Brava Studio Sessions presents A Wife of Buddha
written by Lisa Kang
directed by Rose Haag
November 18 7pm
FREE
Lisa Kang has worked as an actor and educator for several years with Bay Area theater companies such as Word For Word, Asian American Theater Company, Impact Theater Company, Aurora Theater Company, the San Francisco Mime Troupe and the San Francisco Shakespeare Festival. She has more recently turned her attention towards writing plays, and has had her short plays A Simple Life performed by the 06 Ensemble and San Jose Repertory Theater Company's Emerging Artists Lab and Obsession #5 performed by the Seoul Players (in Seoul, Korea.) Her plays have been given readings at the Asian American Theater Company (Dublin), City Lights Theater Company (Faith, Molly Shines the Floor) and Calaveras Repertory Theater Company (Yi Ha Go (or Doing Lee), Return Running, among others.) Lisa's has received the honor of being featured in Theater Bay Area's Playwright's Showcase and is a co-founder of City Light Theater Company's Light Source playwriting workshop, as well as a member of Asian American Theater Company's New Works Incubator.

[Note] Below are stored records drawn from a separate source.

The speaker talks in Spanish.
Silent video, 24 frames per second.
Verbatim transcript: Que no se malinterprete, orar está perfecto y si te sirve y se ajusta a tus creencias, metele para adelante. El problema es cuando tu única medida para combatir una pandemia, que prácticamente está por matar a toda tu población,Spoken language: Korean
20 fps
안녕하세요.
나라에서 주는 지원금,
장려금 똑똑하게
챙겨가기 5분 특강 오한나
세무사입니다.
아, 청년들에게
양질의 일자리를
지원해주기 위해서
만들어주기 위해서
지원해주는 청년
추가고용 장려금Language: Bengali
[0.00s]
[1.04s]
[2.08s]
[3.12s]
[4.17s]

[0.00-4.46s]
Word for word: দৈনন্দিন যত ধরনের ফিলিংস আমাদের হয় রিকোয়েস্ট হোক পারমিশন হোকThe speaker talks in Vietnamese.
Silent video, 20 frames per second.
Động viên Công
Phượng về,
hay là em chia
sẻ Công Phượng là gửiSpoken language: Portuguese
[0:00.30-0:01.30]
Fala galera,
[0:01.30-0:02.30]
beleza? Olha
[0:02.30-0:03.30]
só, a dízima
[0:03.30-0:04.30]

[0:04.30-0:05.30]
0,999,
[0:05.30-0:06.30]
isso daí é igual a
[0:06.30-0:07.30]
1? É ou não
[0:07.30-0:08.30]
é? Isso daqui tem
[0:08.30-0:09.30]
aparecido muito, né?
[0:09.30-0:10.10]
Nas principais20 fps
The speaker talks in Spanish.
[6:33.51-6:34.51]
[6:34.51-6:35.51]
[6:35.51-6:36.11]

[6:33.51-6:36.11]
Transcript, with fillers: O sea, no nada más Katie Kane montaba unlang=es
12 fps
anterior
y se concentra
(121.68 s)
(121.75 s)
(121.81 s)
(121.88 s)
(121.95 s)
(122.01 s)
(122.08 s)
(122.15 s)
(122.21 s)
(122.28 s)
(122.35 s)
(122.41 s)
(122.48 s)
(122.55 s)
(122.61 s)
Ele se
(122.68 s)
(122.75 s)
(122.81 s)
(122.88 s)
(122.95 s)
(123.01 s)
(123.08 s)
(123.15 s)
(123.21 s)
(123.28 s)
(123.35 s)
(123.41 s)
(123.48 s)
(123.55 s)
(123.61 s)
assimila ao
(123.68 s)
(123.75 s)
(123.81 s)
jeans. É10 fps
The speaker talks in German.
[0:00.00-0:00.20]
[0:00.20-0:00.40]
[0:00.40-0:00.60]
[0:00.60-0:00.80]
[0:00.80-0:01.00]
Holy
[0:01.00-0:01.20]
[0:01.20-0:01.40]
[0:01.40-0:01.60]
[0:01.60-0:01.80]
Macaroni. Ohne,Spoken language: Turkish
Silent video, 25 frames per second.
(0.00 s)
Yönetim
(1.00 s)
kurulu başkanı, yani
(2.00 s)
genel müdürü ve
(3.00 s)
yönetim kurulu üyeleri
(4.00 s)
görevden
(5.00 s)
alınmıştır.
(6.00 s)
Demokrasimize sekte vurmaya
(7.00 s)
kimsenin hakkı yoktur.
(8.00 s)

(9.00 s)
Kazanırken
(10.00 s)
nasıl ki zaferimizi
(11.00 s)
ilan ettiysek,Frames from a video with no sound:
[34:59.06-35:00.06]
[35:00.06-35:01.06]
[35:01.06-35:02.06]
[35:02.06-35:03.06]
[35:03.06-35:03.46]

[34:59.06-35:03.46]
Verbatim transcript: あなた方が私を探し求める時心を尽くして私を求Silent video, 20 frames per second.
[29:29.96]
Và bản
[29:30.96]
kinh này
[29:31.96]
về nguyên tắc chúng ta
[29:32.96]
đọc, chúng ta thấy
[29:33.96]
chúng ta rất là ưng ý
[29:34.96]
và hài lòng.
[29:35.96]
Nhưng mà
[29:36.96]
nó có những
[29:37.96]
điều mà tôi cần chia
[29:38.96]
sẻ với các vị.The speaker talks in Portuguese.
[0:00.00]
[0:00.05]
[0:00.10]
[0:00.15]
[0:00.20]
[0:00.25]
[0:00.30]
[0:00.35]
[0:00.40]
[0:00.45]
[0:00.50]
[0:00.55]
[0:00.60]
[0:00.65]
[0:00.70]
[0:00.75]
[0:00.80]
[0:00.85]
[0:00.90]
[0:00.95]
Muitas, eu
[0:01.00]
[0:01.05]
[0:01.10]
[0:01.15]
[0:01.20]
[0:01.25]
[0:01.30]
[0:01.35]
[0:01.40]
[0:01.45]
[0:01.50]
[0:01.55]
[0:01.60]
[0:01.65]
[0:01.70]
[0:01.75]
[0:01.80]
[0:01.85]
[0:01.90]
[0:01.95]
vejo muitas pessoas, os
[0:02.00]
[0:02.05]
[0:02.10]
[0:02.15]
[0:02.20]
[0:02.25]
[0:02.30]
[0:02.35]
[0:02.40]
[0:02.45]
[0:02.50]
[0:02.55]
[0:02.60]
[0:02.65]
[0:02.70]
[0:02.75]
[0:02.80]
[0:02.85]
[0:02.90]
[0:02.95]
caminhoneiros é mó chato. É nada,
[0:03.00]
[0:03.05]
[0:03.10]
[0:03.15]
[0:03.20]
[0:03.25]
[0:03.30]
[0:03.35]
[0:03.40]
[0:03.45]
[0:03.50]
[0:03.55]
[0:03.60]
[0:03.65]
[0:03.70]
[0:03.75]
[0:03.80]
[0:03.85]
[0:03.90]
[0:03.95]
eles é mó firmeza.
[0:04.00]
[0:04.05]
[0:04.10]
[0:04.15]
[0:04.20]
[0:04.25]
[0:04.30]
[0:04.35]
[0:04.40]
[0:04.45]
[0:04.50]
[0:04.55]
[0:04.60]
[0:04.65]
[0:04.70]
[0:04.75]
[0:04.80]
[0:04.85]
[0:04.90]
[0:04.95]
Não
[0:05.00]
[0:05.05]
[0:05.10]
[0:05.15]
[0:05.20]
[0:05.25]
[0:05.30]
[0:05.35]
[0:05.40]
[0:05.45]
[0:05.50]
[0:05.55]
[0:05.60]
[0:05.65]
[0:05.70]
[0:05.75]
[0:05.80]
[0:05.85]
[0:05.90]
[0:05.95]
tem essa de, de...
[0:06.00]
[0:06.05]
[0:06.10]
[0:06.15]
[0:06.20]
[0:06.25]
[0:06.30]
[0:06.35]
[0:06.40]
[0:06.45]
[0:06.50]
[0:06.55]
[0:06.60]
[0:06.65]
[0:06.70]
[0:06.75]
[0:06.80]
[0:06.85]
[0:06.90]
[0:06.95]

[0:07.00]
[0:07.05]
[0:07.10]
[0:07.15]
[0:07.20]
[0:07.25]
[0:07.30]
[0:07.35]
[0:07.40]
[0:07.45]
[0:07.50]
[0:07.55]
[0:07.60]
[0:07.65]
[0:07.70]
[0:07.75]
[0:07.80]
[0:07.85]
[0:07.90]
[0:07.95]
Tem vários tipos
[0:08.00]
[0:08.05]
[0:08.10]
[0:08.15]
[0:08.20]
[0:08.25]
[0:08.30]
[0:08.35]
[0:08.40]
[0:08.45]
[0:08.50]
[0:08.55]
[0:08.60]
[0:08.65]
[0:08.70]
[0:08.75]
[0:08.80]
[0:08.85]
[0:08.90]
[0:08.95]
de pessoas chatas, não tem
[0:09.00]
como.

What Lisa says about the play:
A Wife of Buddha is about people who are grappling with leaving behind old identities defined by culture, tradition or societal expectations and creating new ones for themselves. I was inspired to write the play by ancient bas relief work on display at the Asian Art Museum in San Francisco depicting the life of Buddha and knew I wanted to present a similar series of scenes in a play. I began to do research and discovered that Siddharta, who was later to become the Gautama Buddha, had abandoned his wife, Yashodara, and their newborn child so that he may discover a way of ending suffering in the world. I decided that I wanted my play to tell the story of not the life of Buddha, but the wife of Buddha, with a parallel story of a modern woman literally sculpting out the story of the Buddha and the wife he found it necessary to abandon. My original idea in writing the play was to show a parallel between Siddharta and the sculptor’s husband, a Korean-German-American orphan who is also struggling to find his true identity As the play evolved, however, it became clear to me that it was the woman, herself, who was making the difficult and unexpected decisions, demonstrating, in the end, that she is the Buddha in the choices she makes.